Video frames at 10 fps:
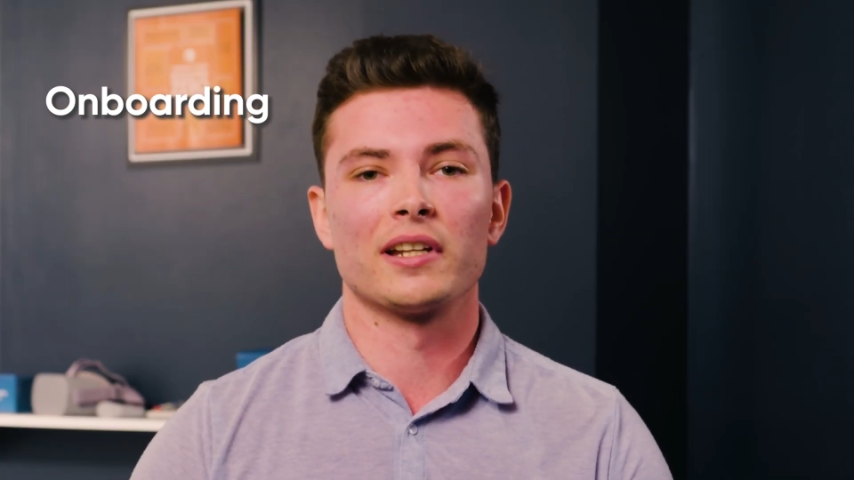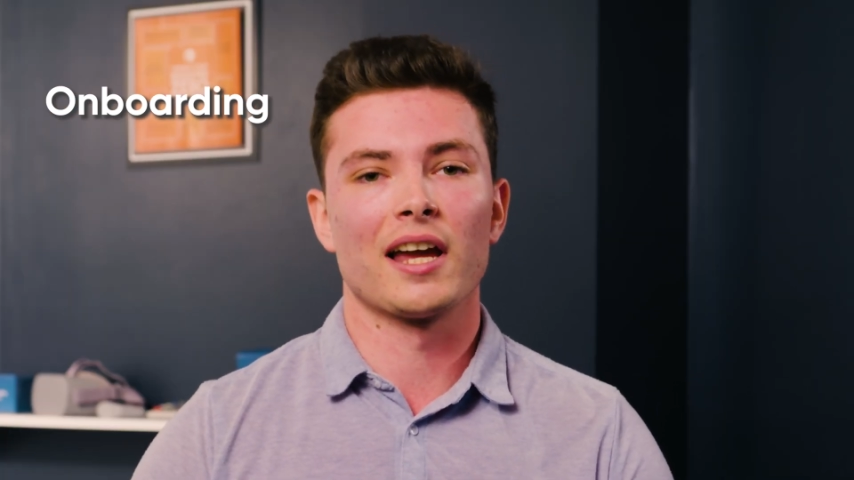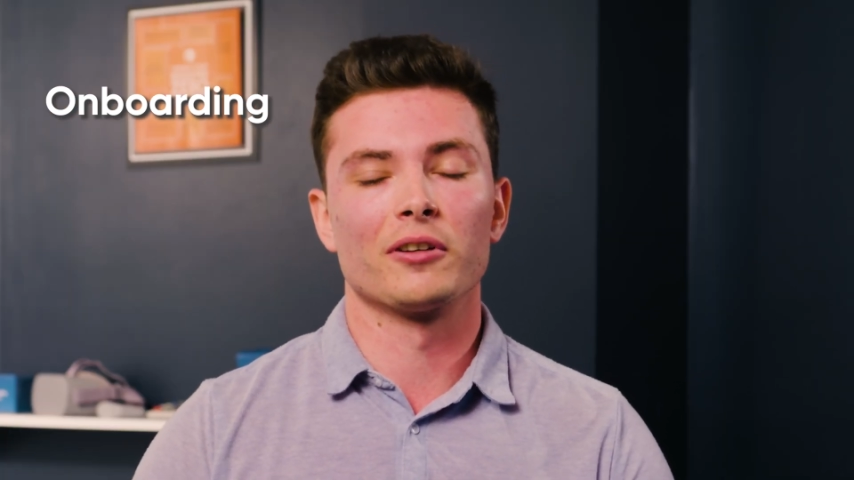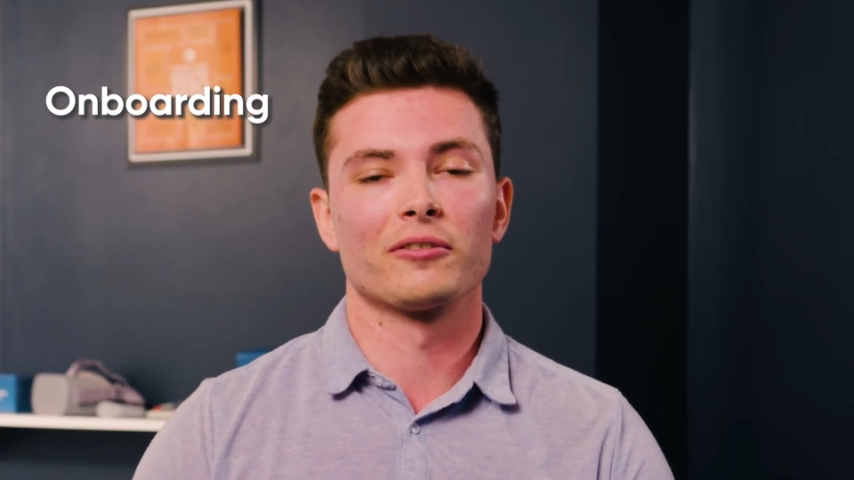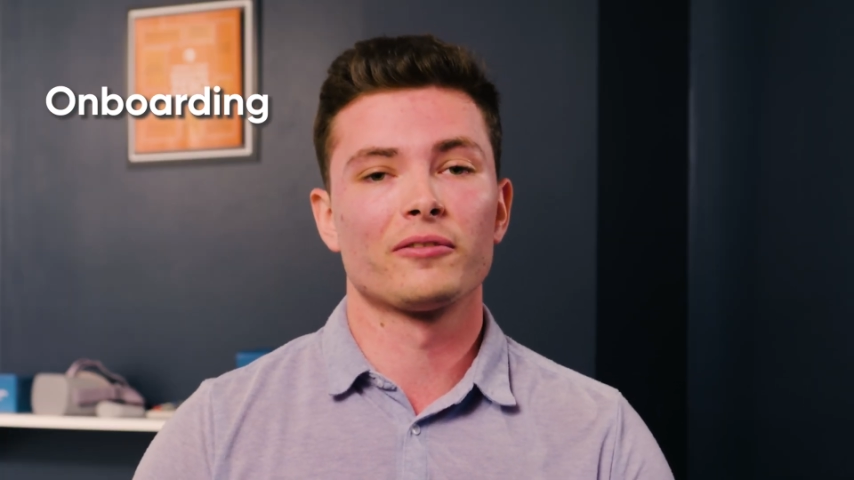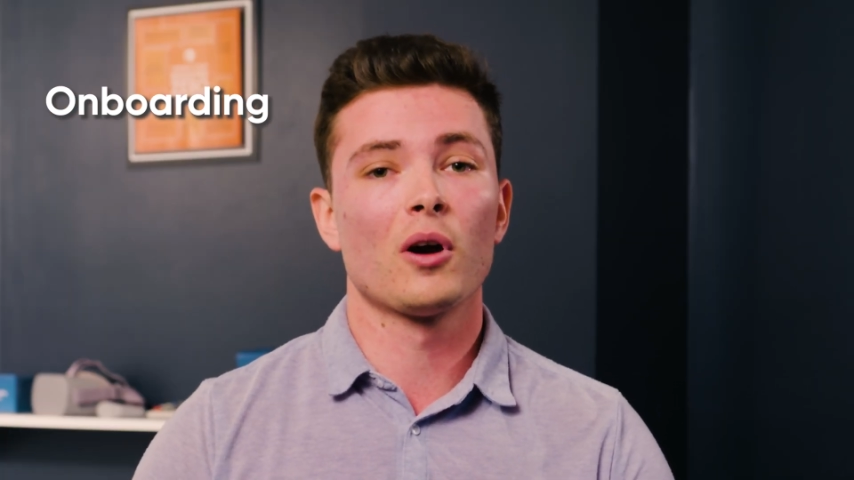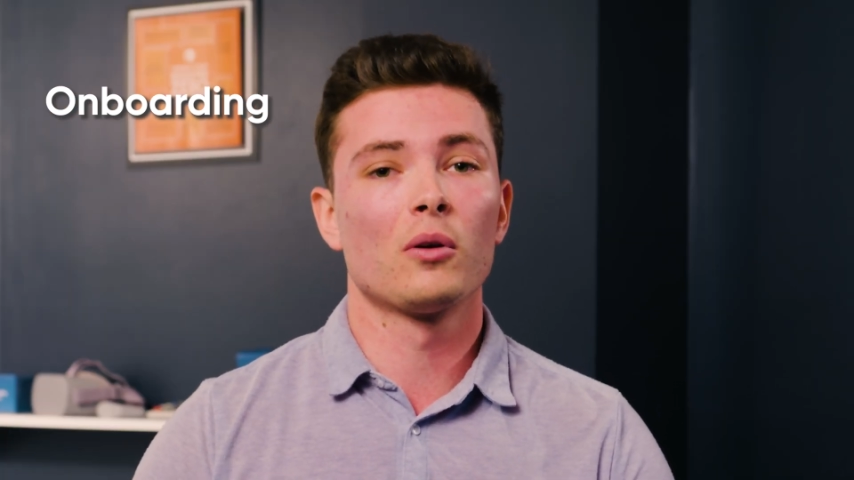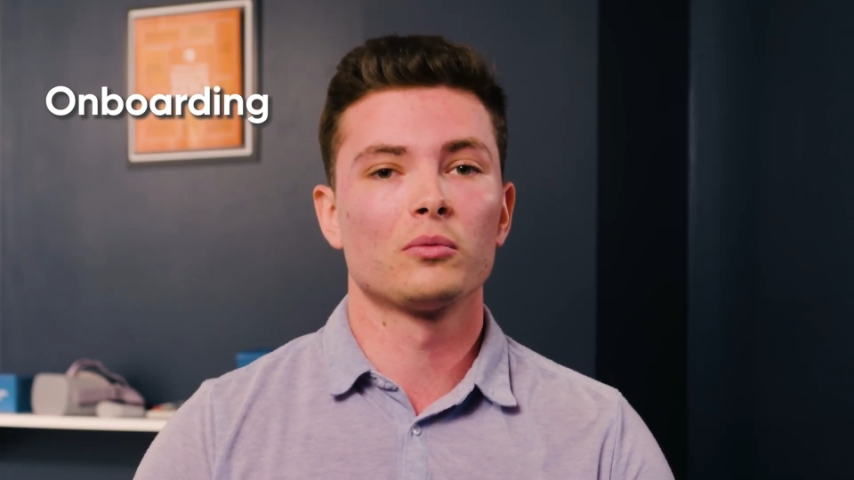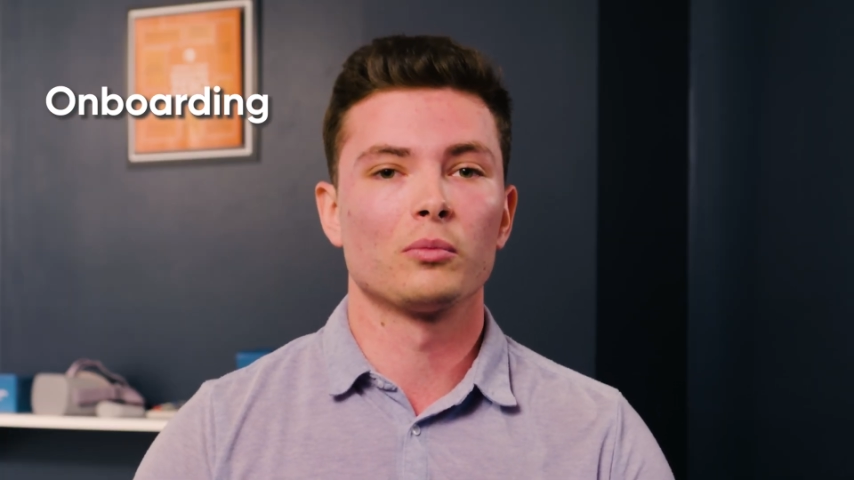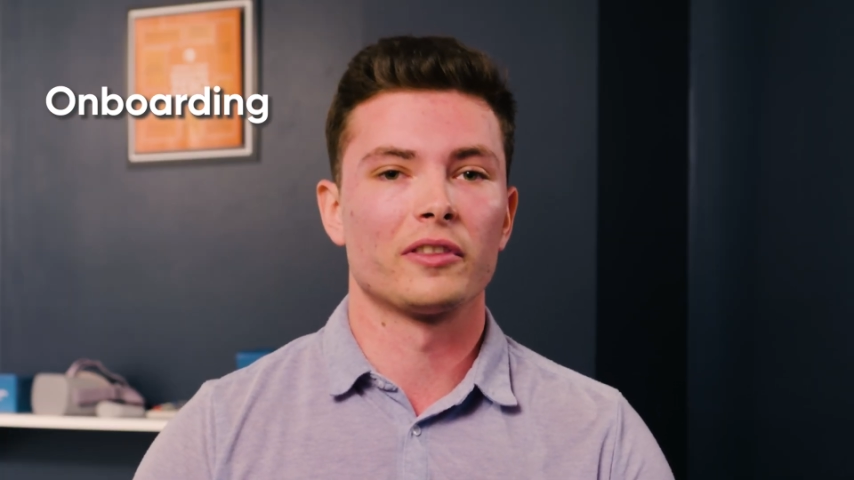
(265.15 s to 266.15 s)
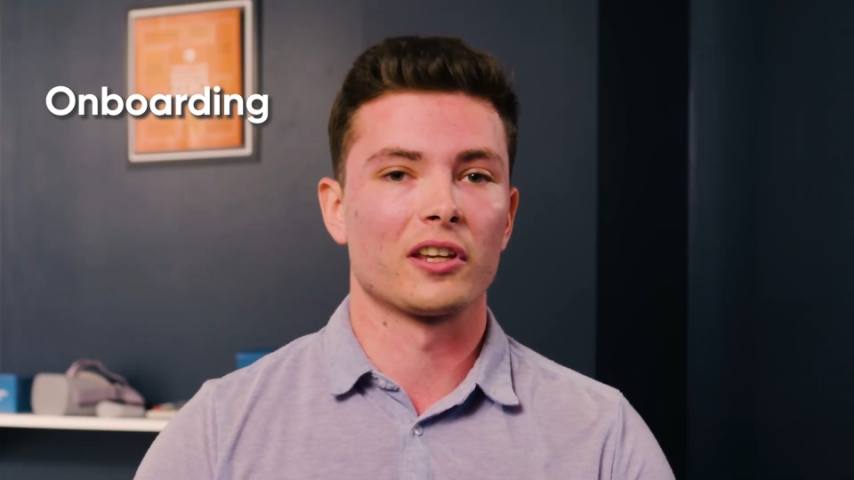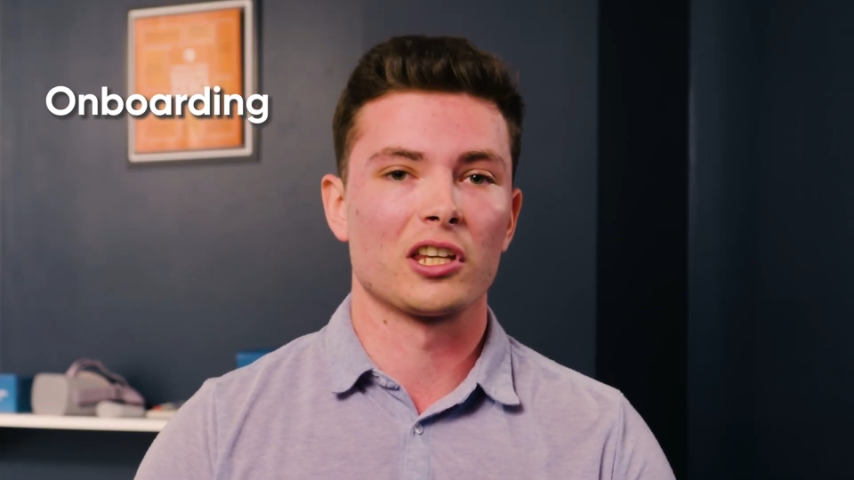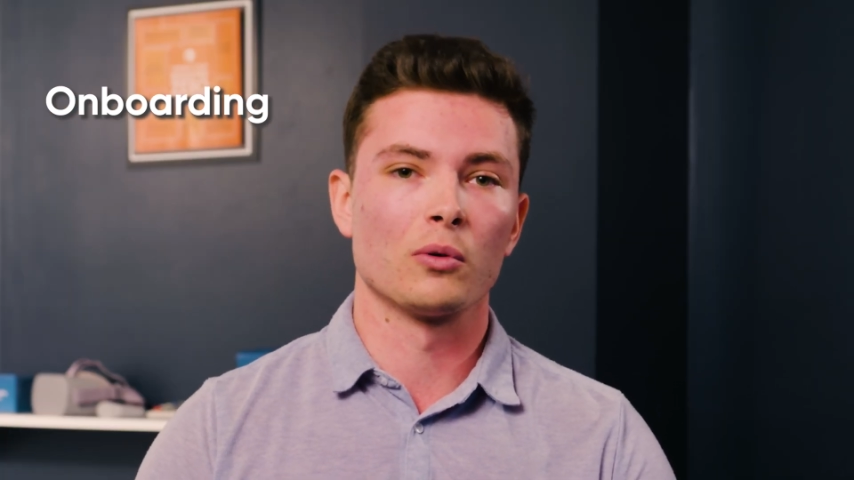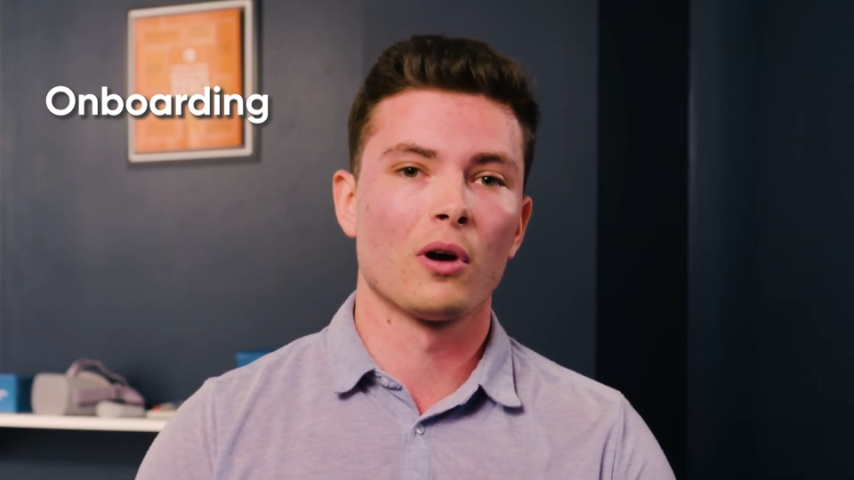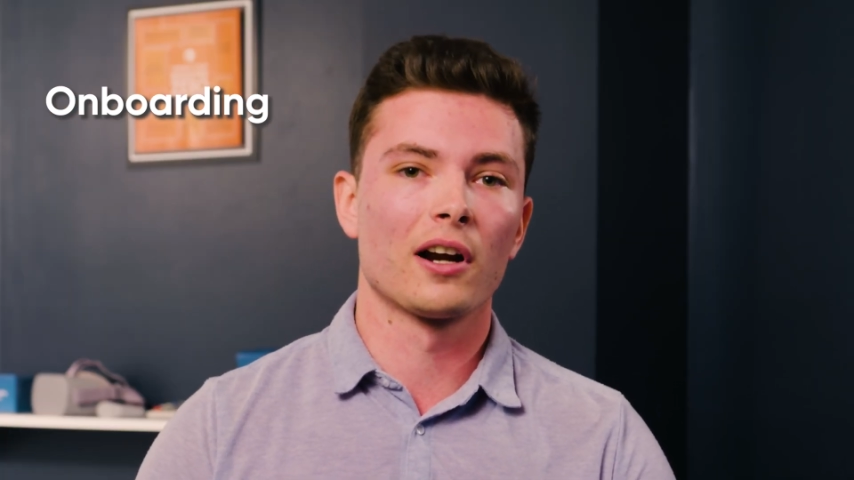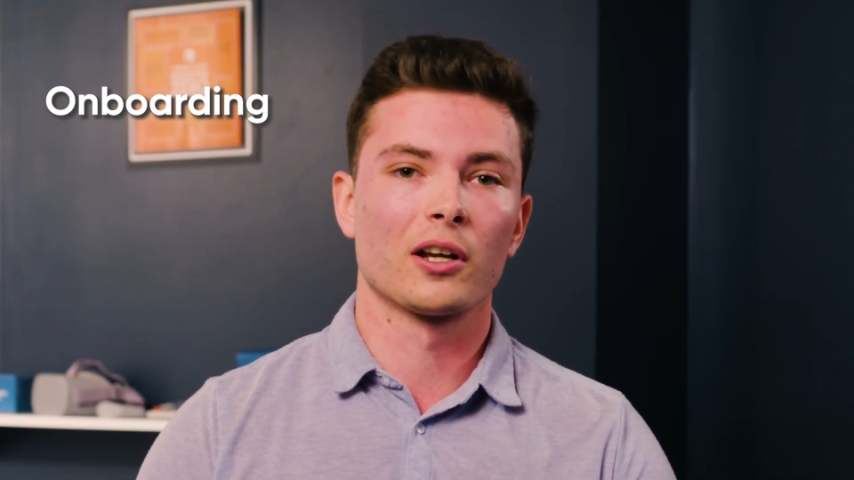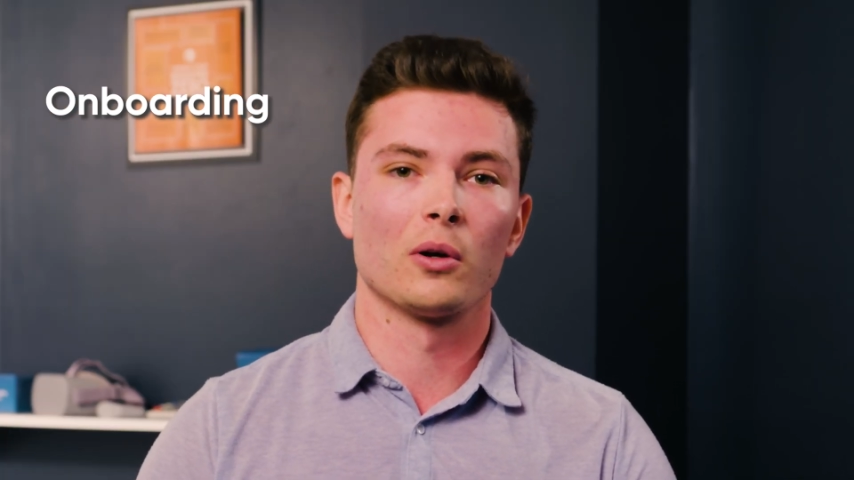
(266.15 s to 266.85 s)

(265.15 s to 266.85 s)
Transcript: can have your phone with the QR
= = = =
**TASK INSTRUCTIONS**: Give back the entries verbatim. Do not include any picture.

**EXERCISE SOLUTION**:
Video frames at 10 fps:
(265.15 s to 266.15 s)
(266.15 s to 266.85 s)

(265.15 s to 266.85 s)
Transcript: can have your phone with the QR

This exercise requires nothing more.